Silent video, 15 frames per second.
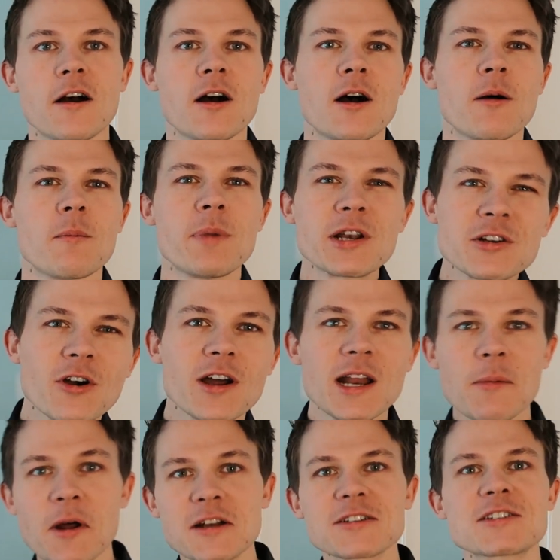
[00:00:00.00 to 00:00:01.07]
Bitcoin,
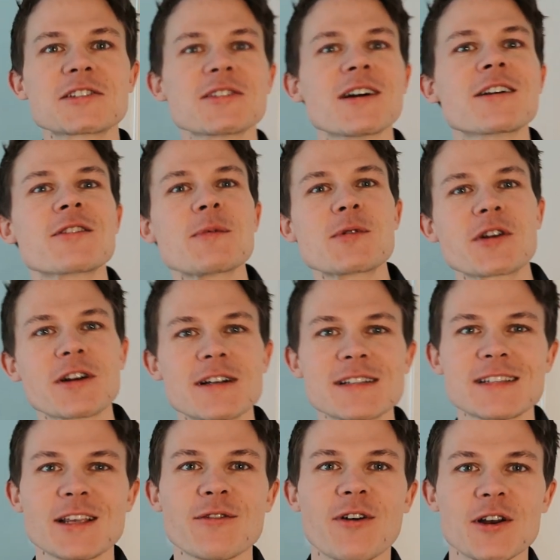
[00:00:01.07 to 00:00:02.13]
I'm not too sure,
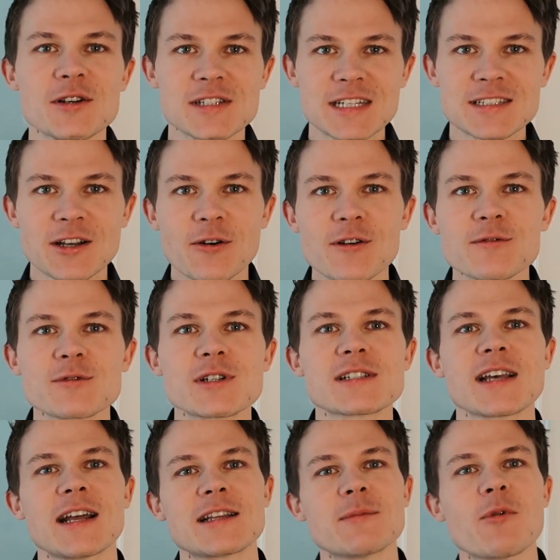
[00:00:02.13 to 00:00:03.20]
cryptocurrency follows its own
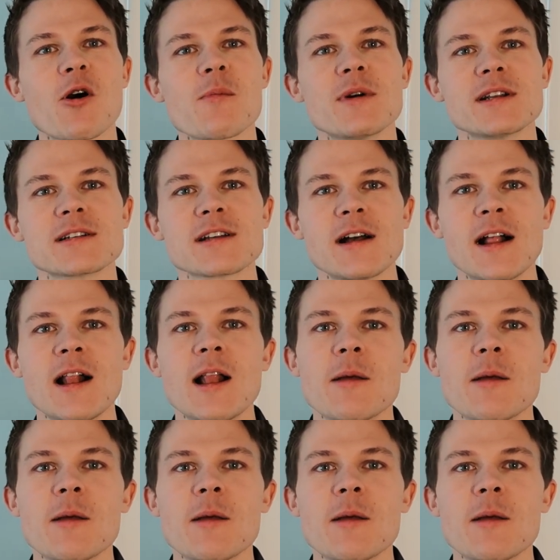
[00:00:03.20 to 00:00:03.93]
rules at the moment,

------------------------------------

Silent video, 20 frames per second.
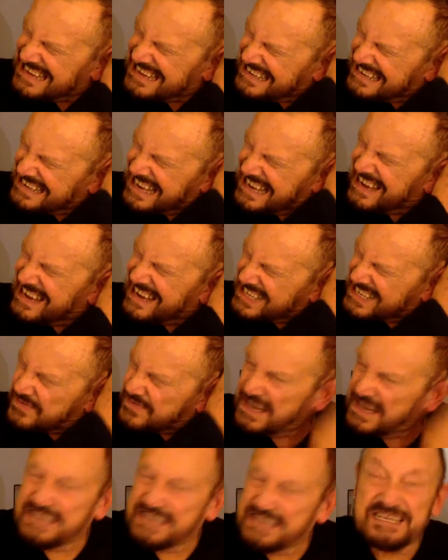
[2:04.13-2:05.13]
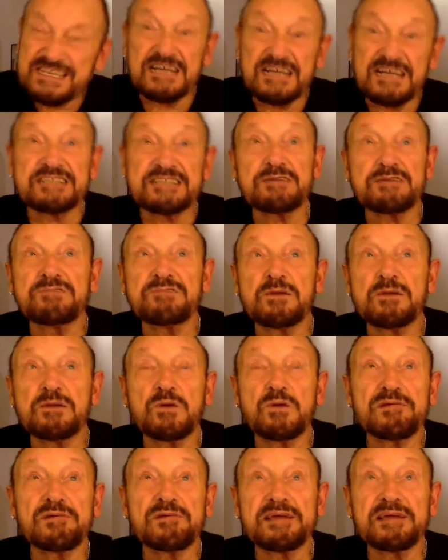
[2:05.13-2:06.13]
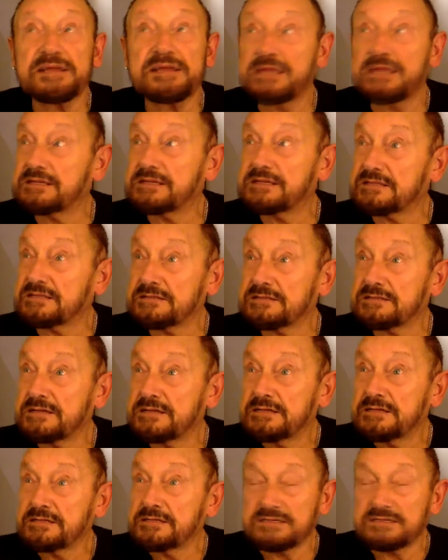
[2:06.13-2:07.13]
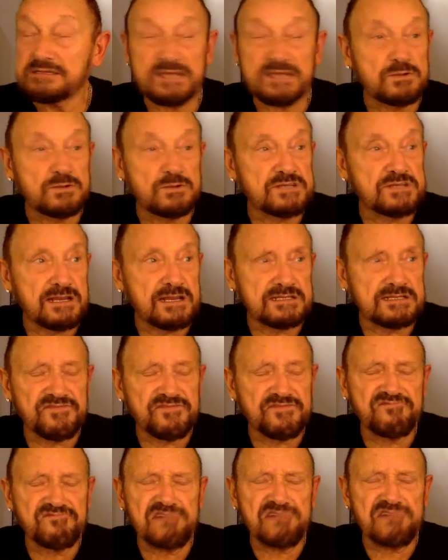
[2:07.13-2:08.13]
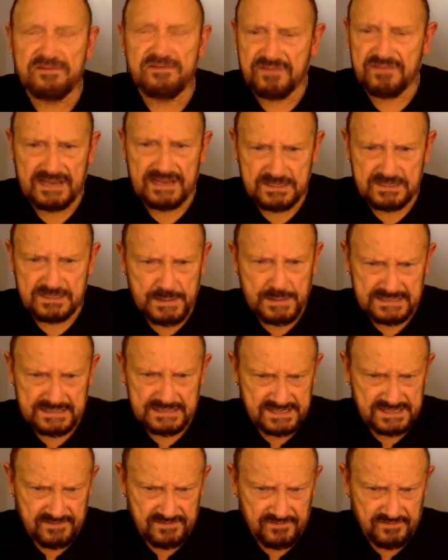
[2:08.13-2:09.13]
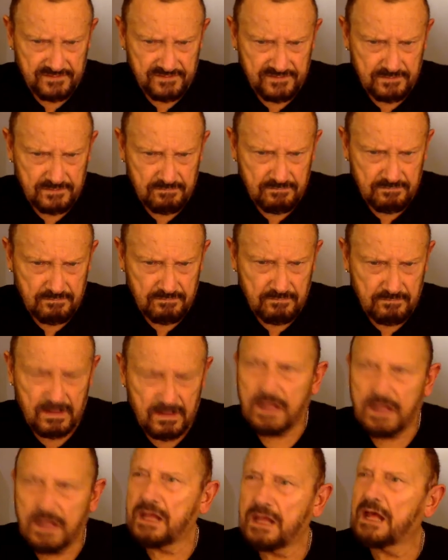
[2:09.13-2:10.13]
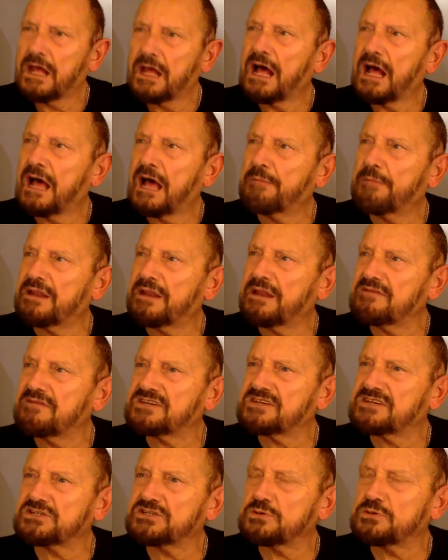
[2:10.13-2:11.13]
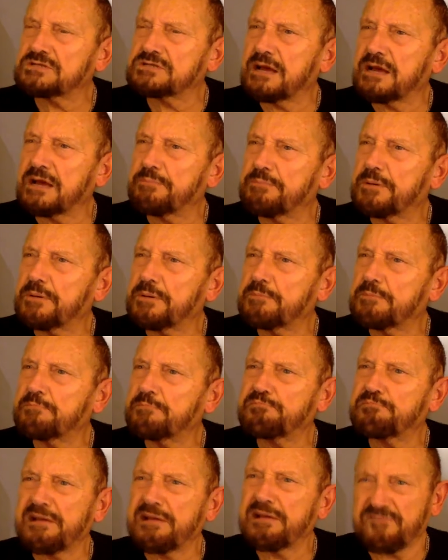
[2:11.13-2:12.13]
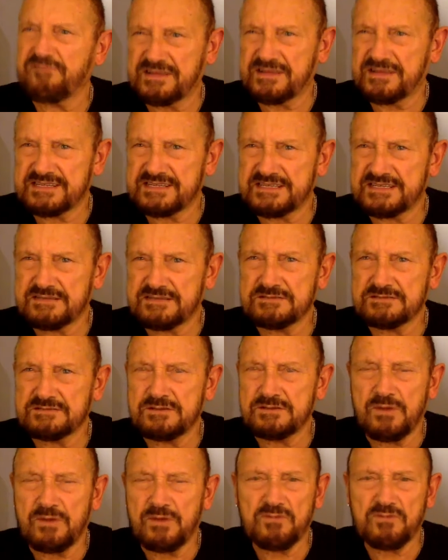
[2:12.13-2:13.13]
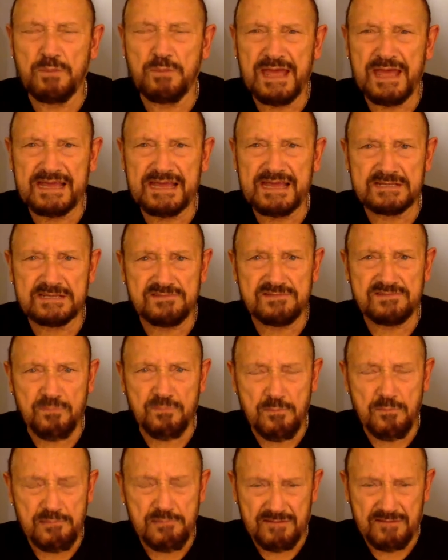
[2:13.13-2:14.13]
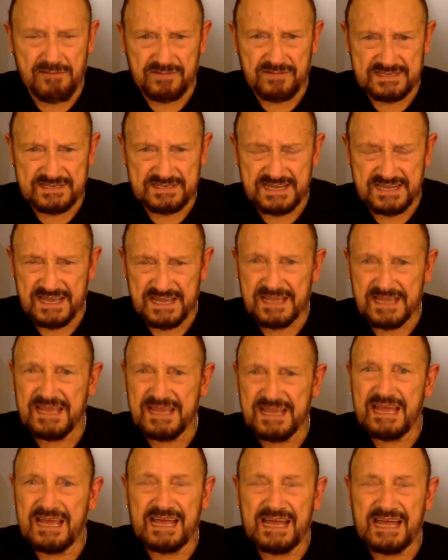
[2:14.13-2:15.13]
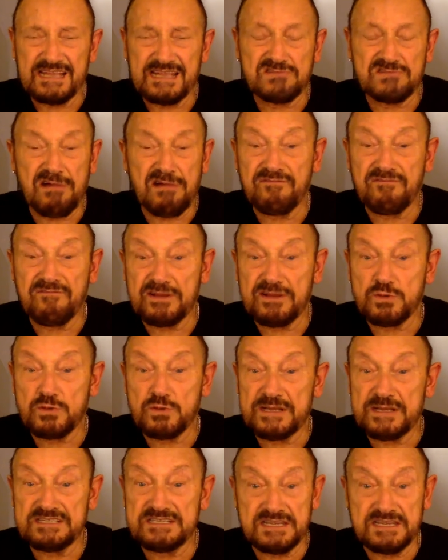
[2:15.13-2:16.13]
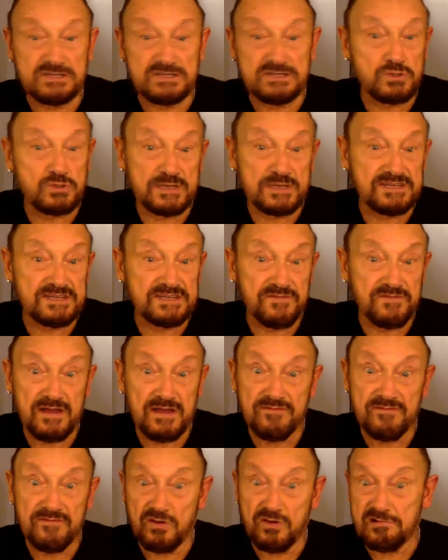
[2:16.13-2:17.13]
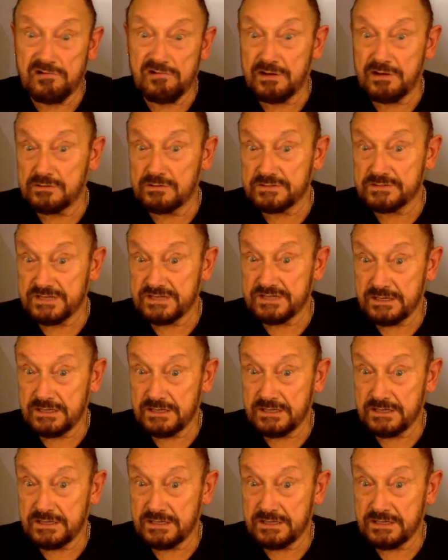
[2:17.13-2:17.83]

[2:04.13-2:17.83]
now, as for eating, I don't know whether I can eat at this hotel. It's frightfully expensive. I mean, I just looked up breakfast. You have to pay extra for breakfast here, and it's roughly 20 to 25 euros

------------------------------------

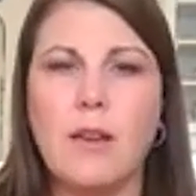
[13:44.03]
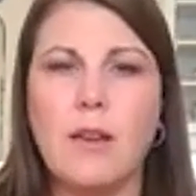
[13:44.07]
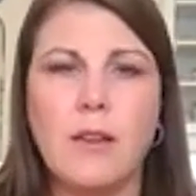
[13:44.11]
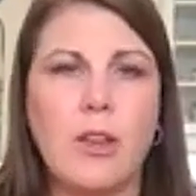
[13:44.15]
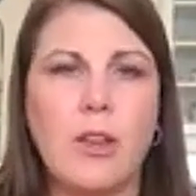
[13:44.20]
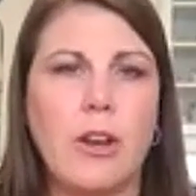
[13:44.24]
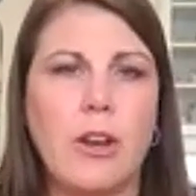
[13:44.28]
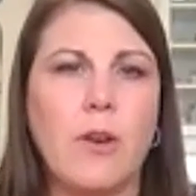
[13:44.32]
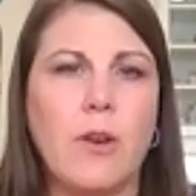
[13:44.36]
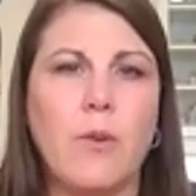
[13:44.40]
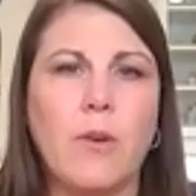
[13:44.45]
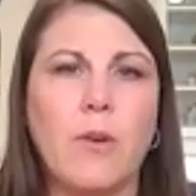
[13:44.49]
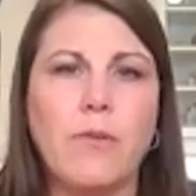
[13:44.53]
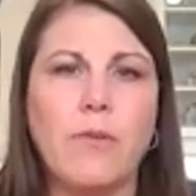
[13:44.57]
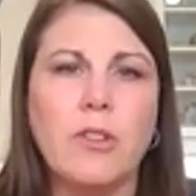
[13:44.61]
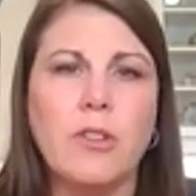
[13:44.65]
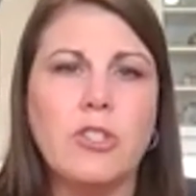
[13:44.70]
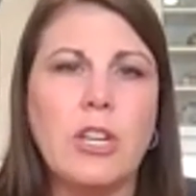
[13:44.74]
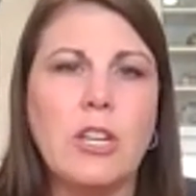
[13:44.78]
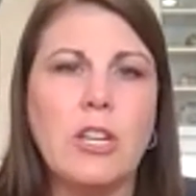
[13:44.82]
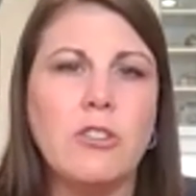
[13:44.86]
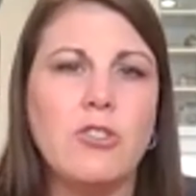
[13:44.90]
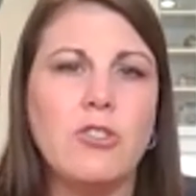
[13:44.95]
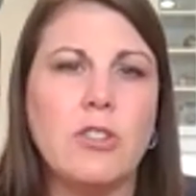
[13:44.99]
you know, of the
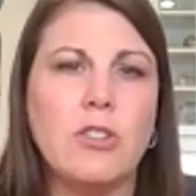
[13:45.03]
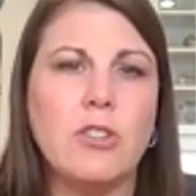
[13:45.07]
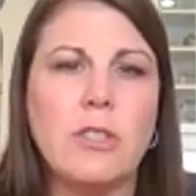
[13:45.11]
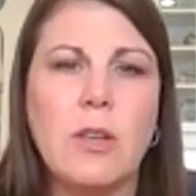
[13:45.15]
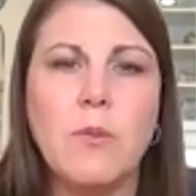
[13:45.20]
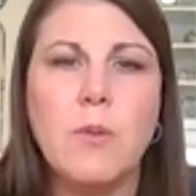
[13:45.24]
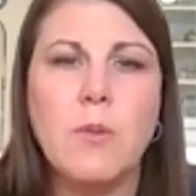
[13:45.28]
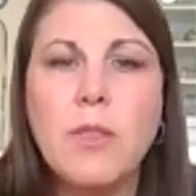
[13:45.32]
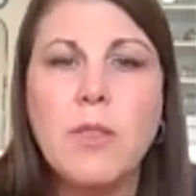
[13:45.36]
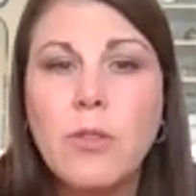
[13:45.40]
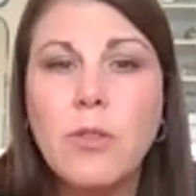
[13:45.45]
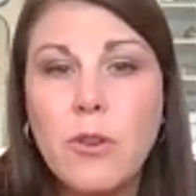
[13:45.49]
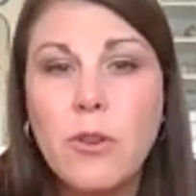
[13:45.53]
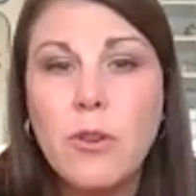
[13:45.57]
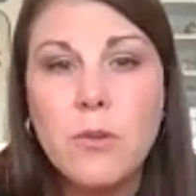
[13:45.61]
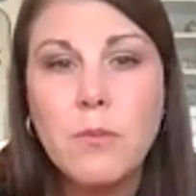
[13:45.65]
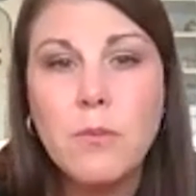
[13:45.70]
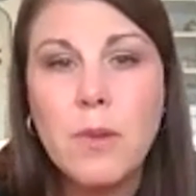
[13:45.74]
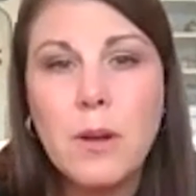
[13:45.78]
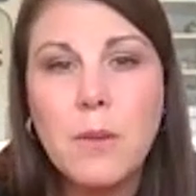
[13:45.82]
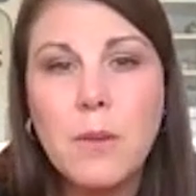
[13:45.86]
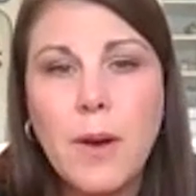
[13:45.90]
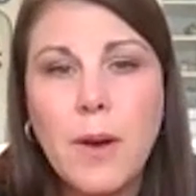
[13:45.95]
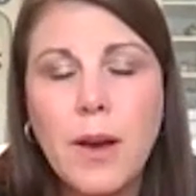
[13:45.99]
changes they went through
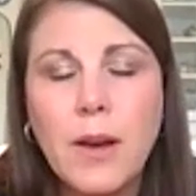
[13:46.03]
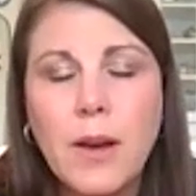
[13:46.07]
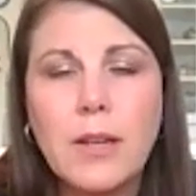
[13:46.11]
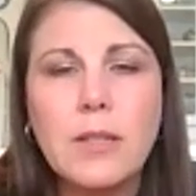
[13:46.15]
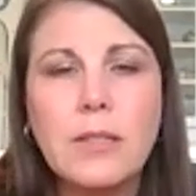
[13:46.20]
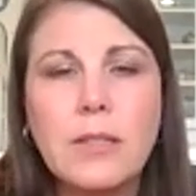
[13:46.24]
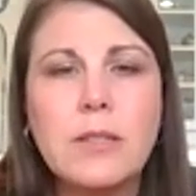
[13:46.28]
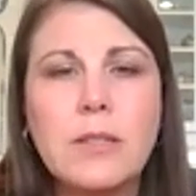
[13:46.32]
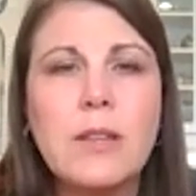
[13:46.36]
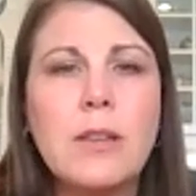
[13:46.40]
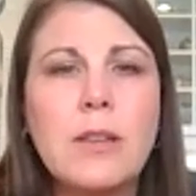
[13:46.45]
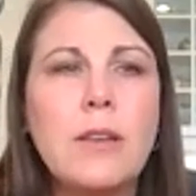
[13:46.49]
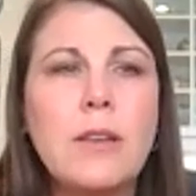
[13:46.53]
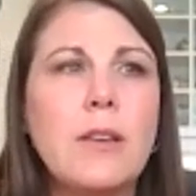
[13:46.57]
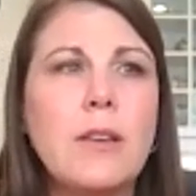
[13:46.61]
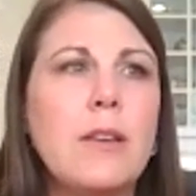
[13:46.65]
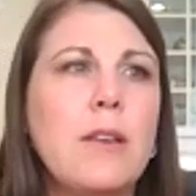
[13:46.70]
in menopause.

------------------------------------

What you should do:
In the records above, locate the lines holding the word "frames". Copy each of them.

Answer section:
Silent video, 15 frames per second.
Silent video, 20 frames per second.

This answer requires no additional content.